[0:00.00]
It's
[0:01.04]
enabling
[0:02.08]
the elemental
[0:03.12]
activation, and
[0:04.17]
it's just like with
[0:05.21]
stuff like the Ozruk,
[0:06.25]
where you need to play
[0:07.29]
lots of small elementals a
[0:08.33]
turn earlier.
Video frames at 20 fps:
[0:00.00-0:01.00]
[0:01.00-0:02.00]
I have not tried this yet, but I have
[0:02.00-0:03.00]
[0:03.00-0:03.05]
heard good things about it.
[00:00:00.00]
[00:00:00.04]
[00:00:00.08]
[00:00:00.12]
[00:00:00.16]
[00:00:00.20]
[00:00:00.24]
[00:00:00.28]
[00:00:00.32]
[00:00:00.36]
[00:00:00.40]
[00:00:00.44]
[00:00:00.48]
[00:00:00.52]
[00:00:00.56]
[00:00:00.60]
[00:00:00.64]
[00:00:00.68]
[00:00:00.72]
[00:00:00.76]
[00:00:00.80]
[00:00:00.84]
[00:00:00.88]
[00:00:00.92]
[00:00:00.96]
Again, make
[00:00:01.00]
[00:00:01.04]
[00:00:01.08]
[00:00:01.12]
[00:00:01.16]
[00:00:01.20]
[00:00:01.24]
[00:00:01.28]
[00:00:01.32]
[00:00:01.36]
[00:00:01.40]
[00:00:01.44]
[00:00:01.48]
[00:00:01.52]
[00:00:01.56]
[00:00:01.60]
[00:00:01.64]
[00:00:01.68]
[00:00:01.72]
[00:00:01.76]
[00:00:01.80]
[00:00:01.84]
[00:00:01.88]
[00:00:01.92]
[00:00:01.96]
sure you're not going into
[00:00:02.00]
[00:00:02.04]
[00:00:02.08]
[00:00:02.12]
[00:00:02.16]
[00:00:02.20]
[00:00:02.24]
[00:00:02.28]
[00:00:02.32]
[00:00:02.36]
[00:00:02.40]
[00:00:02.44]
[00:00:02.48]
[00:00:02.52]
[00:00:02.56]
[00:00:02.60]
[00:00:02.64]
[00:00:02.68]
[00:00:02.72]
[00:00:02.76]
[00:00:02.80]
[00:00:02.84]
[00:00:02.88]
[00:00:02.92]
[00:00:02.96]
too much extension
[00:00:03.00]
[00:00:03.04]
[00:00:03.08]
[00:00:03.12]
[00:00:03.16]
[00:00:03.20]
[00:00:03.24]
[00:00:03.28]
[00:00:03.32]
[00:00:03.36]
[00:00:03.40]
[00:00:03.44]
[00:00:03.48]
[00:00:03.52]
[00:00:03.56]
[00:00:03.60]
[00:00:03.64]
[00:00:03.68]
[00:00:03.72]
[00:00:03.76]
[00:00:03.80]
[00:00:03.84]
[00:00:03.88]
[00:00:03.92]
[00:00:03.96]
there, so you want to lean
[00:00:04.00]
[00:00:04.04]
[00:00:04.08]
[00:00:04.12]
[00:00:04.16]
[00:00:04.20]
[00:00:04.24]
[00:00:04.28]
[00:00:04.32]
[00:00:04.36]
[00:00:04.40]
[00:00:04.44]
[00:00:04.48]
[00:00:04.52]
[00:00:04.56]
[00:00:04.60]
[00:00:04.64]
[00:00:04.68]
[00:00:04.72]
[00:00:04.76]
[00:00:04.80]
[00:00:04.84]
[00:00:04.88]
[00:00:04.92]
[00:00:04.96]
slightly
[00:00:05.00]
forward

+ + + + + + +

● TASK STATEMENT:
Repeat the data in full, keeping each word exactly as it is.

● FINAL ANSWER:
[0:00.00]
It's
[0:01.04]
enabling
[0:02.08]
the elemental
[0:03.12]
activation, and
[0:04.17]
it's just like with
[0:05.21]
stuff like the Ozruk,
[0:06.25]
where you need to play
[0:07.29]
lots of small elementals a
[0:08.33]
turn earlier.
Video frames at 20 fps:
[0:00.00-0:01.00]
[0:01.00-0:02.00]
I have not tried this yet, but I have
[0:02.00-0:03.00]
[0:03.00-0:03.05]
heard good things about it.
[00:00:00.00]
[00:00:00.04]
[00:00:00.08]
[00:00:00.12]
[00:00:00.16]
[00:00:00.20]
[00:00:00.24]
[00:00:00.28]
[00:00:00.32]
[00:00:00.36]
[00:00:00.40]
[00:00:00.44]
[00:00:00.48]
[00:00:00.52]
[00:00:00.56]
[00:00:00.60]
[00:00:00.64]
[00:00:00.68]
[00:00:00.72]
[00:00:00.76]
[00:00:00.80]
[00:00:00.84]
[00:00:00.88]
[00:00:00.92]
[00:00:00.96]
Again, make
[00:00:01.00]
[00:00:01.04]
[00:00:01.08]
[00:00:01.12]
[00:00:01.16]
[00:00:01.20]
[00:00:01.24]
[00:00:01.28]
[00:00:01.32]
[00:00:01.36]
[00:00:01.40]
[00:00:01.44]
[00:00:01.48]
[00:00:01.52]
[00:00:01.56]
[00:00:01.60]
[00:00:01.64]
[00:00:01.68]
[00:00:01.72]
[00:00:01.76]
[00:00:01.80]
[00:00:01.84]
[00:00:01.88]
[00:00:01.92]
[00:00:01.96]
sure you're not going into
[00:00:02.00]
[00:00:02.04]
[00:00:02.08]
[00:00:02.12]
[00:00:02.16]
[00:00:02.20]
[00:00:02.24]
[00:00:02.28]
[00:00:02.32]
[00:00:02.36]
[00:00:02.40]
[00:00:02.44]
[00:00:02.48]
[00:00:02.52]
[00:00:02.56]
[00:00:02.60]
[00:00:02.64]
[00:00:02.68]
[00:00:02.72]
[00:00:02.76]
[00:00:02.80]
[00:00:02.84]
[00:00:02.88]
[00:00:02.92]
[00:00:02.96]
too much extension
[00:00:03.00]
[00:00:03.04]
[00:00:03.08]
[00:00:03.12]
[00:00:03.16]
[00:00:03.20]
[00:00:03.24]
[00:00:03.28]
[00:00:03.32]
[00:00:03.36]
[00:00:03.40]
[00:00:03.44]
[00:00:03.48]
[00:00:03.52]
[00:00:03.56]
[00:00:03.60]
[00:00:03.64]
[00:00:03.68]
[00:00:03.72]
[00:00:03.76]
[00:00:03.80]
[00:00:03.84]
[00:00:03.88]
[00:00:03.92]
[00:00:03.96]
there, so you want to lean
[00:00:04.00]
[00:00:04.04]
[00:00:04.08]
[00:00:04.12]
[00:00:04.16]
[00:00:04.20]
[00:00:04.24]
[00:00:04.28]
[00:00:04.32]
[00:00:04.36]
[00:00:04.40]
[00:00:04.44]
[00:00:04.48]
[00:00:04.52]
[00:00:04.56]
[00:00:04.60]
[00:00:04.64]
[00:00:04.68]
[00:00:04.72]
[00:00:04.76]
[00:00:04.80]
[00:00:04.84]
[00:00:04.88]
[00:00:04.92]
[00:00:04.96]
slightly
[00:00:05.00]
forward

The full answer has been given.